About this task: Please output the following records exactly. Leave every image out.

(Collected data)
+ + + + + + +
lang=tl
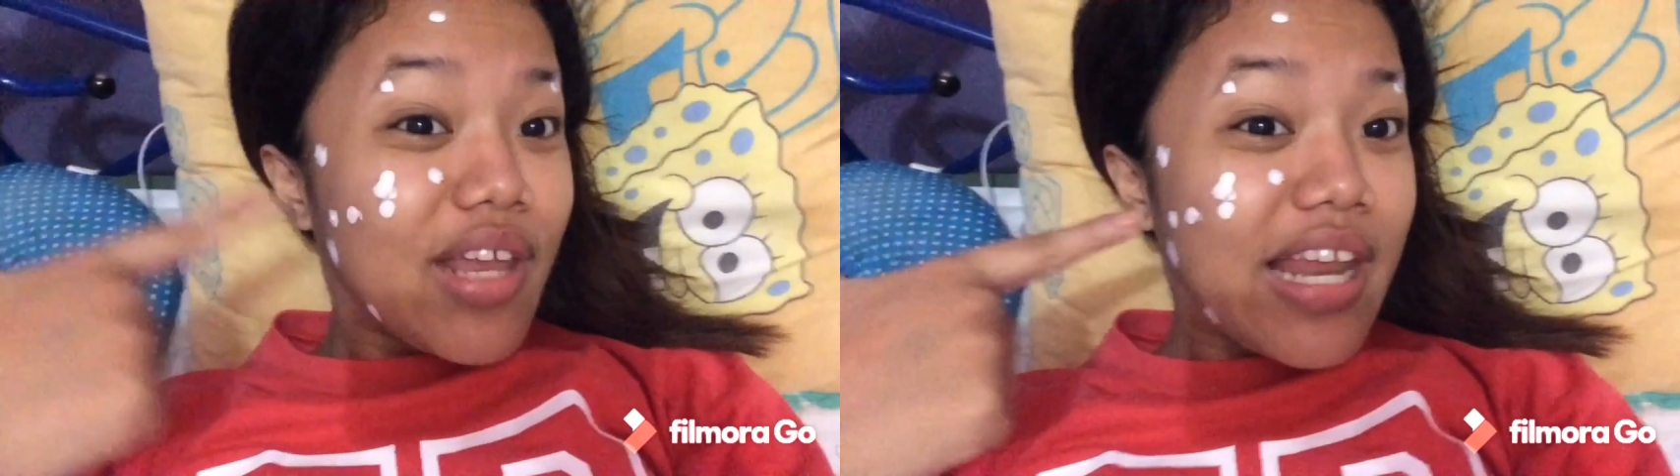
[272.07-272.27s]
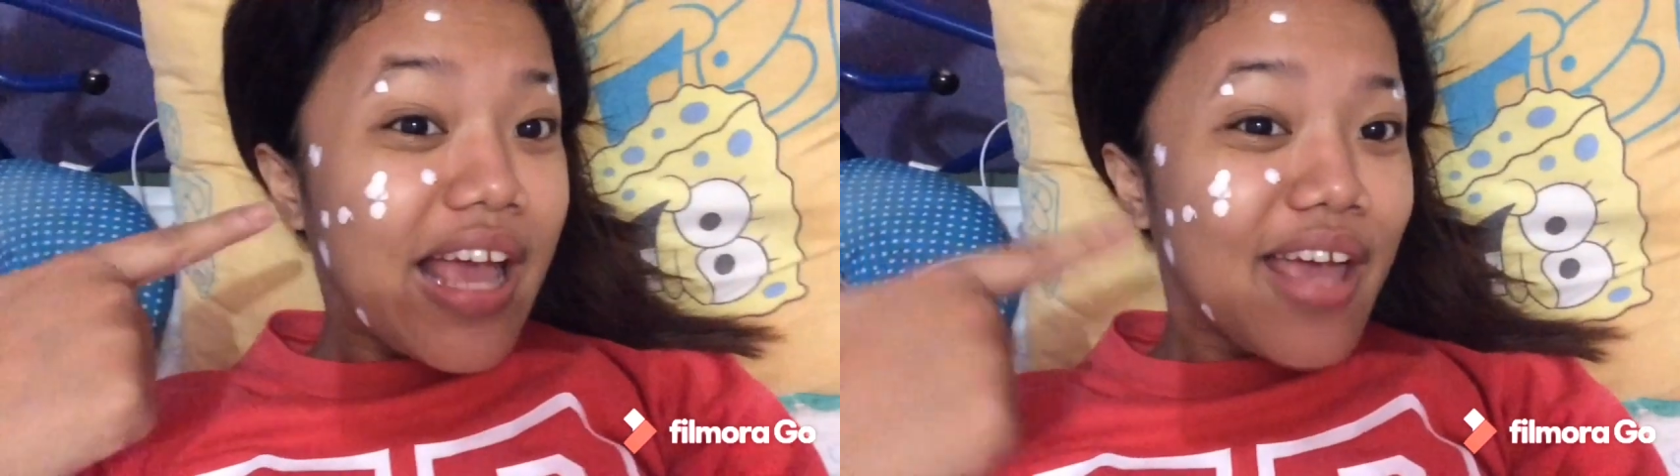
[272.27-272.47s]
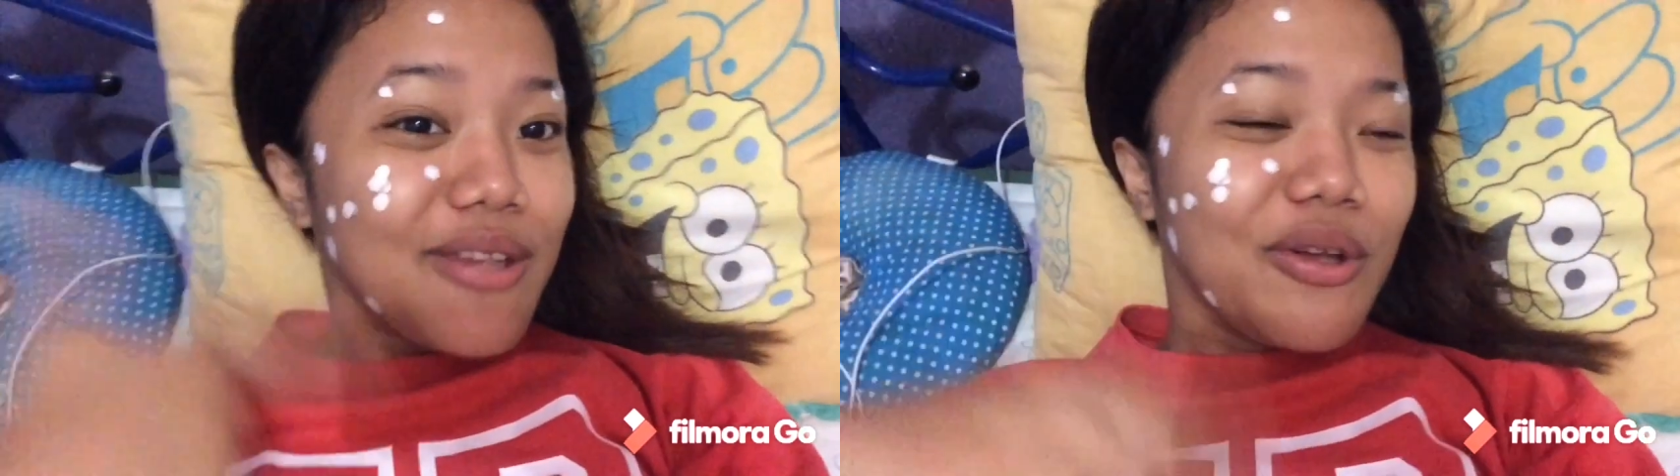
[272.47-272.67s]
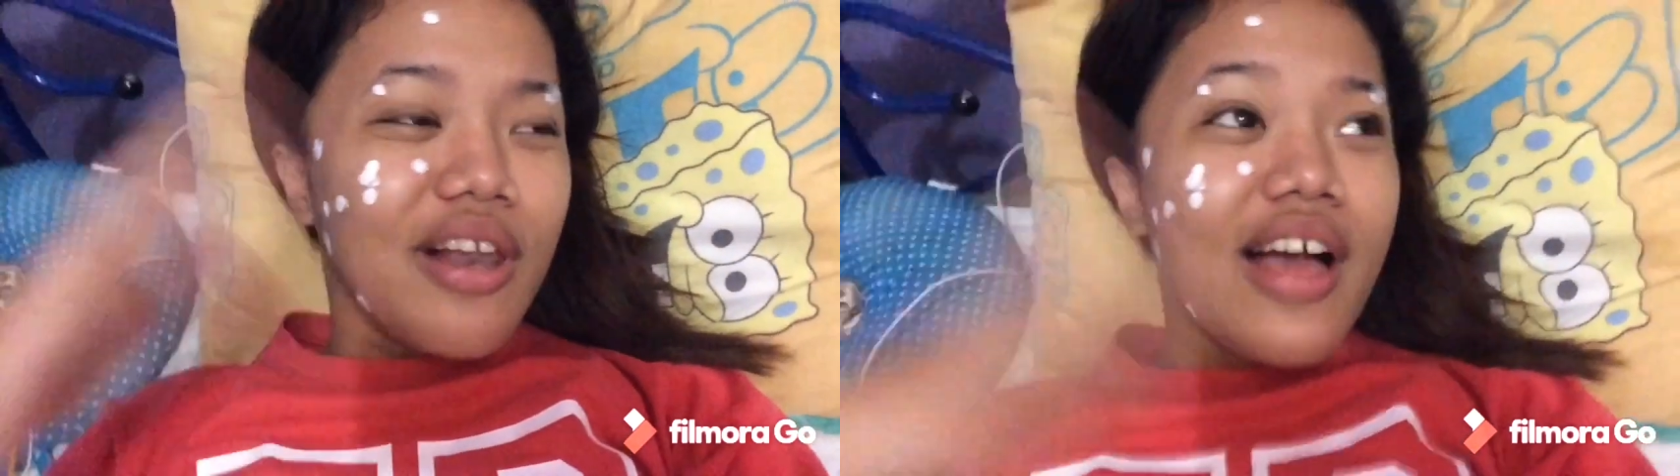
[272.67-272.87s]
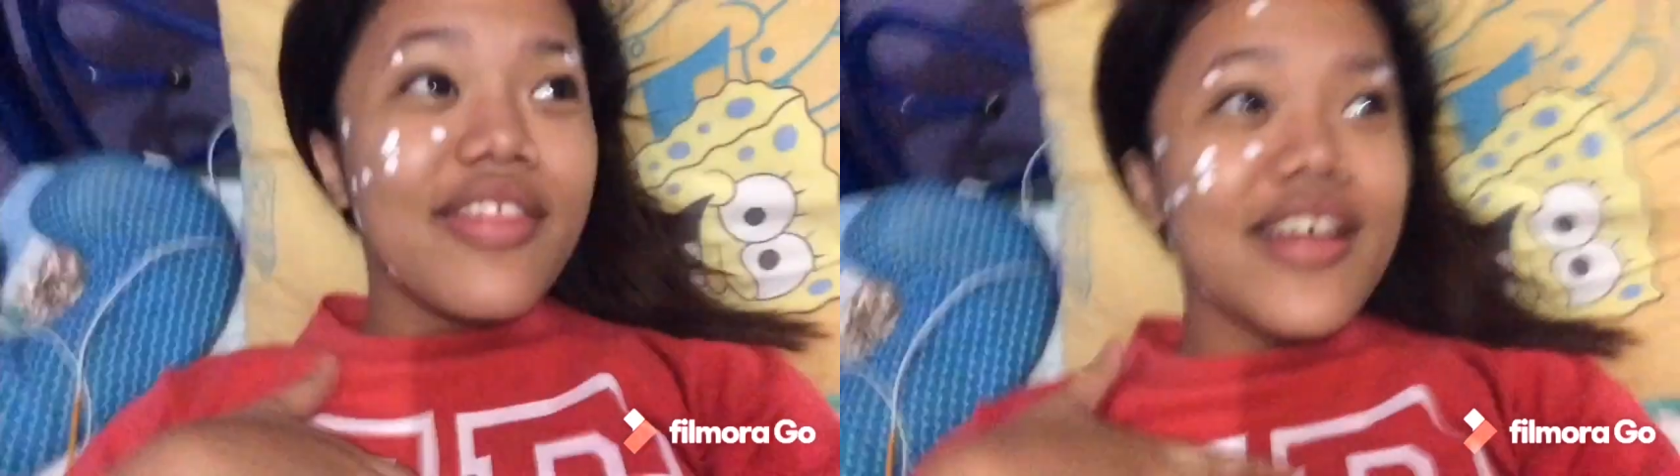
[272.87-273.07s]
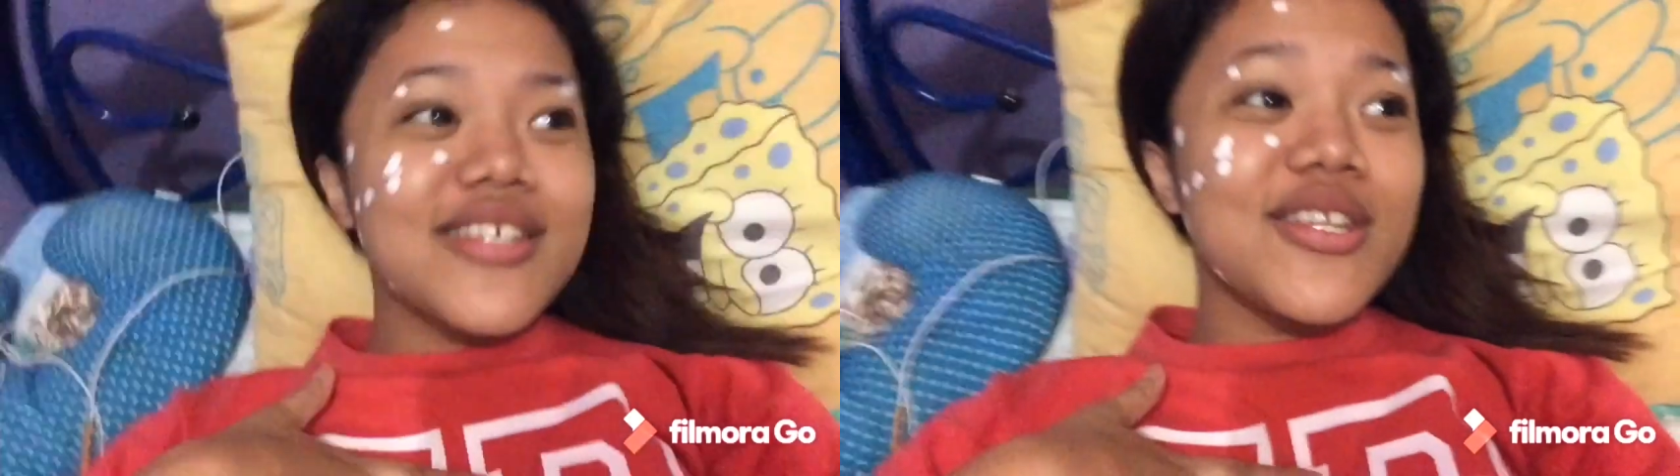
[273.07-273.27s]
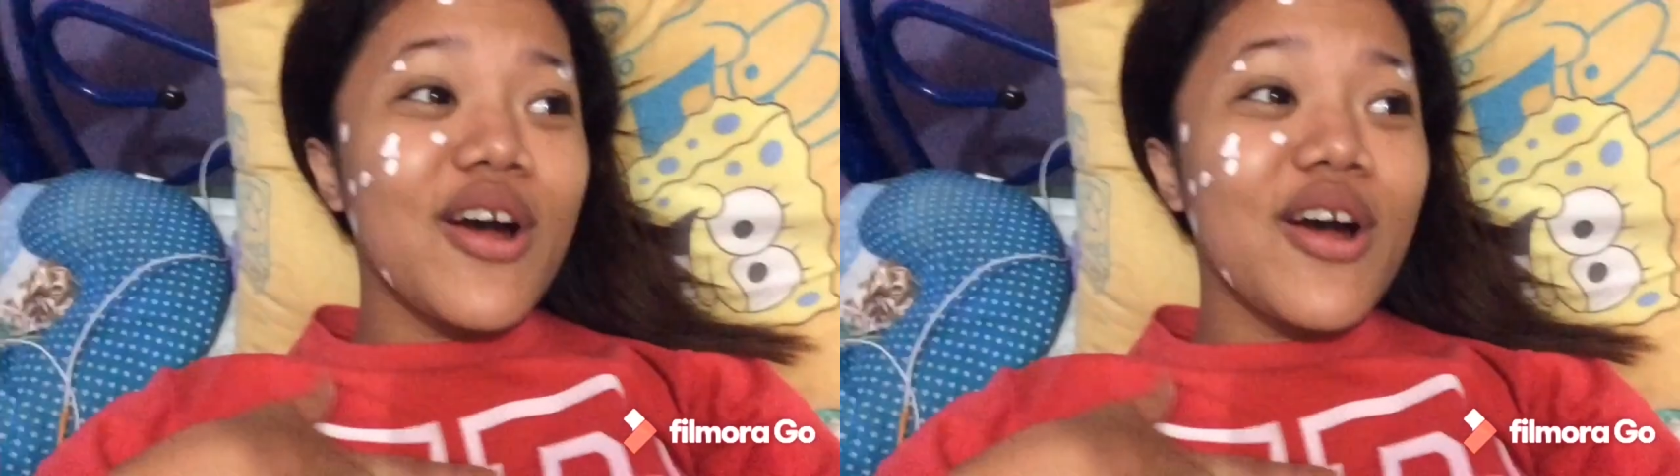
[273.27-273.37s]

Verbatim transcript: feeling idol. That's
+ + + + + + +
Response to this exercise:
lang=tl
[272.07-272.27s]
[272.27-272.47s]
[272.47-272.67s]
[272.67-272.87s]
[272.87-273.07s]
[273.07-273.27s]
[273.27-273.37s]

Verbatim transcript: feeling idol. That's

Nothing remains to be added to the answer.